When exposed to antibiotics and even our own immune system, the spirochetes do this as a form of protection, self preservation. They re-emerge in their spirochete form when the antibiotics or herbs are stopped and often when the persons body is under stress causing repeat or new symptoms.
There is a new medication today where disulfiram/Antabuse is used and it seems to permanently “cure” lyme. This is new and the jury is still out but it’s hopeful. Often recovery seems to be multifaceted and lengthy.
It’s getting better but diagnosis is difficult and regular labs may produce far too many false negatives. A few years back the state of VA passed a law requiring clinicians to inform their patients that a negative lyme test does not mean they don’t have lyme. In addition, one’s regular family doctor may think they are lyme literate when they are in reality not at all.
Children can exhibit behavioral issues including ADHD and can even be misdiagnosed with Autism.

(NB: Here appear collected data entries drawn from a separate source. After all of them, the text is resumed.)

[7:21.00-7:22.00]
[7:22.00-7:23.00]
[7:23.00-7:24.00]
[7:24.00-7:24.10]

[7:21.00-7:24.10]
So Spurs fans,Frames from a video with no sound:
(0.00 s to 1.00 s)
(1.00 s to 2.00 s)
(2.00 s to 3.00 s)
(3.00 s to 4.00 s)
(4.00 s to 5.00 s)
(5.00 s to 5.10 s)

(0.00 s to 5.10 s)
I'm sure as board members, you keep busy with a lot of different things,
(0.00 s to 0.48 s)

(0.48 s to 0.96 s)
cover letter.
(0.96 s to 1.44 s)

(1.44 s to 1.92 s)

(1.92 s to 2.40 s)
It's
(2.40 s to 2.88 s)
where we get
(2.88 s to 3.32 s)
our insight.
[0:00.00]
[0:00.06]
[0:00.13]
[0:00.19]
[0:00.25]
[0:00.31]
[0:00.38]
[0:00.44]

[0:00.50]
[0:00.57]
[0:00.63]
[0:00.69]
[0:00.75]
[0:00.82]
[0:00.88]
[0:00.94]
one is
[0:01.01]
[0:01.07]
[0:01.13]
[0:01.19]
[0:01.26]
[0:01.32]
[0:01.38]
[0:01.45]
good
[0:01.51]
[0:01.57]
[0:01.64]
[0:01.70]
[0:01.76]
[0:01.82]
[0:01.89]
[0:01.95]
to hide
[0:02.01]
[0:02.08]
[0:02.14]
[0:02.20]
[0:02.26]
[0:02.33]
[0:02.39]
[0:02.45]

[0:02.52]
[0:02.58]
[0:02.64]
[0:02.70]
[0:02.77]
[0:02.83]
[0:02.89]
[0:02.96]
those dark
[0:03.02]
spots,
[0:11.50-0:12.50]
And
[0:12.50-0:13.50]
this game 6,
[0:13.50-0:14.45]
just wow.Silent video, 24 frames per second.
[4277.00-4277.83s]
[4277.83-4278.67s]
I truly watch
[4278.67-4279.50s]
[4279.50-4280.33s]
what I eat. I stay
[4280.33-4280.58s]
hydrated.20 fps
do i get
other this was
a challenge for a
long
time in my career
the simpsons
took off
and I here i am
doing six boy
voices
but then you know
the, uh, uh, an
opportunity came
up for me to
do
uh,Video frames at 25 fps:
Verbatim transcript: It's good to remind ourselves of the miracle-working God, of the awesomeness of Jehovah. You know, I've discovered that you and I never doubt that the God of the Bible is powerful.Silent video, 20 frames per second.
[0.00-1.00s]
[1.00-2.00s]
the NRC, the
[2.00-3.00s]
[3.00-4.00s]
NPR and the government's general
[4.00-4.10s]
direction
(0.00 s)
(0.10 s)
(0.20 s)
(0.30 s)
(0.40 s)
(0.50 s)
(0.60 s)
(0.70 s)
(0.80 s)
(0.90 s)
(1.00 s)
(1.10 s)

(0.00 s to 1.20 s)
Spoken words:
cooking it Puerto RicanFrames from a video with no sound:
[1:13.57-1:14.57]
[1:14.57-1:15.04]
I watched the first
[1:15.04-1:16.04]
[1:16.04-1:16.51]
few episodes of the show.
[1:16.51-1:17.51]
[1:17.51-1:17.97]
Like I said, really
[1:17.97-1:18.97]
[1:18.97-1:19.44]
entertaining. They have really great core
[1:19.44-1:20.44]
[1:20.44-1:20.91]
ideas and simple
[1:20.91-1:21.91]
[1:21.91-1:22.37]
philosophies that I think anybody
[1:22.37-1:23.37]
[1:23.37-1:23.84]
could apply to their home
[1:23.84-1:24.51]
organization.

People can exhibit cognitive symptoms similar to dementia. They can forgot how to do simple tasks like writing their name, forgetting how to get home, have difficulty concentrating or remembering, etc.
Lyme is not just achy joints by any means. Some people never get painful joints. It can attack any body system as your Mom experienced.
And there are a host of other infections that are transmitted by the same tick that gives lyme. These can also complicate the picture.
Sadly this appears to be a controversial disease with two schools of thought about testing and treatment. This delayed my own diagnosis for decades.
The loss when lyme goes undiagnosed and mistreated affects the life of the individual and their family in profound ways. It also truly affects society as well because we lose productive, creative, intelligent, hard working citizens – both adults and children.